TASK MATERIAL:
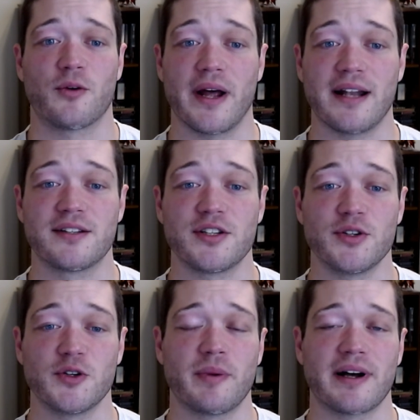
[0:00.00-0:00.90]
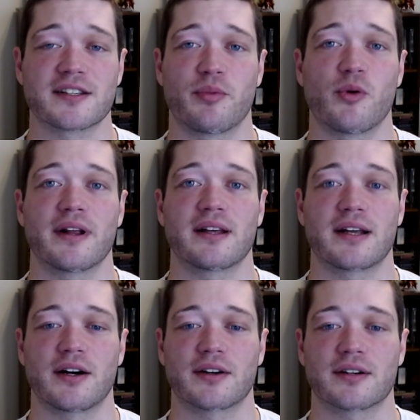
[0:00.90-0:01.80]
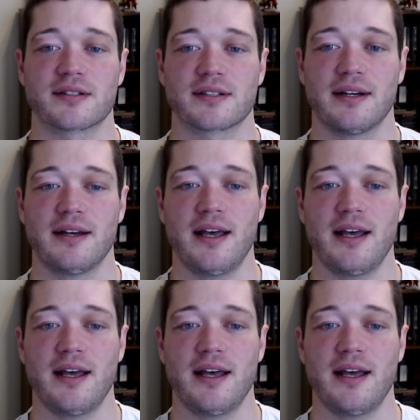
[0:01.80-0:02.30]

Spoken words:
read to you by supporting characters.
* * *
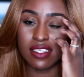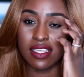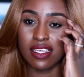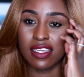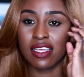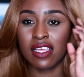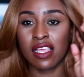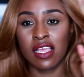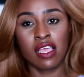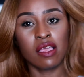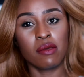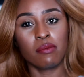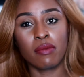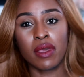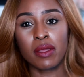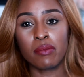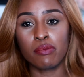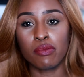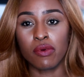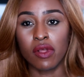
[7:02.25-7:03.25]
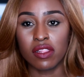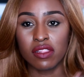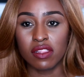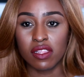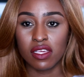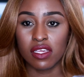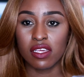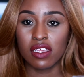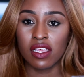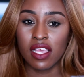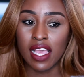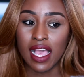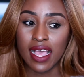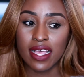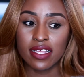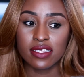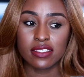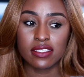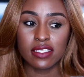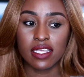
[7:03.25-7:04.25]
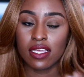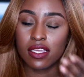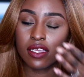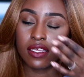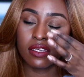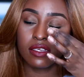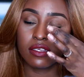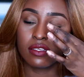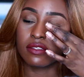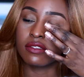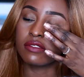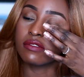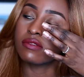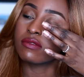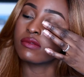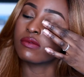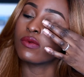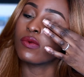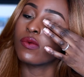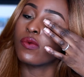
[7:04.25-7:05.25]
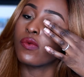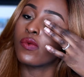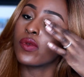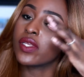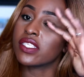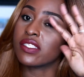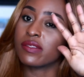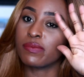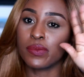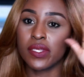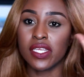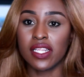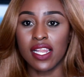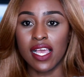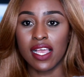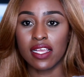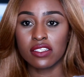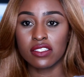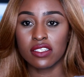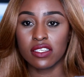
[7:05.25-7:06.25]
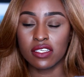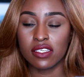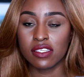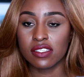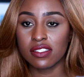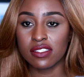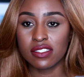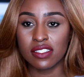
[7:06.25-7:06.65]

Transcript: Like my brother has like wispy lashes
==
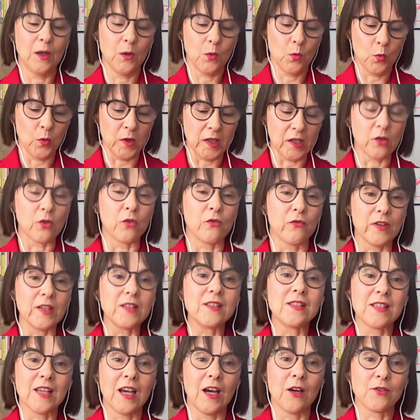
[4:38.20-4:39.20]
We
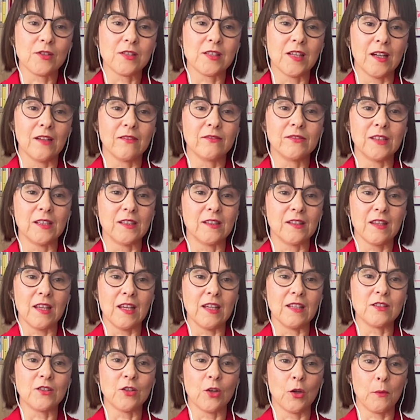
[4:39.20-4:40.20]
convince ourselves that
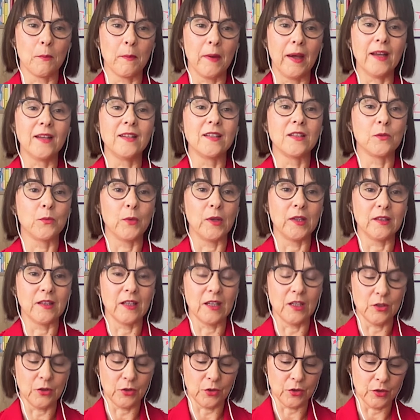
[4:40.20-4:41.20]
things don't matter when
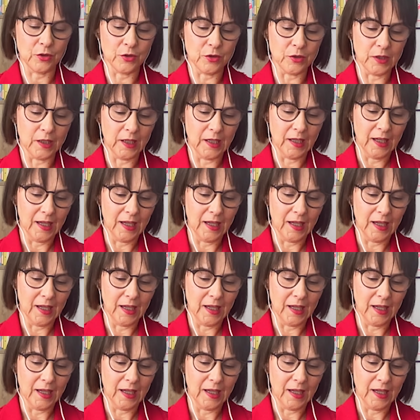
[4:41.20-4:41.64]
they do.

EXERCISE PROMPT:
Your reply should consist solely of the lines above from the line containing "[7:03.25-7:04.25]" up to and including the line containing "Transcript: Like my", reproduced exactly, minus the pictures.

ANSWER SECTION:
[7:03.25-7:04.25]
[7:04.25-7:05.25]
[7:05.25-7:06.25]
[7:06.25-7:06.65]

Transcript: Like my brother has like wispy lashes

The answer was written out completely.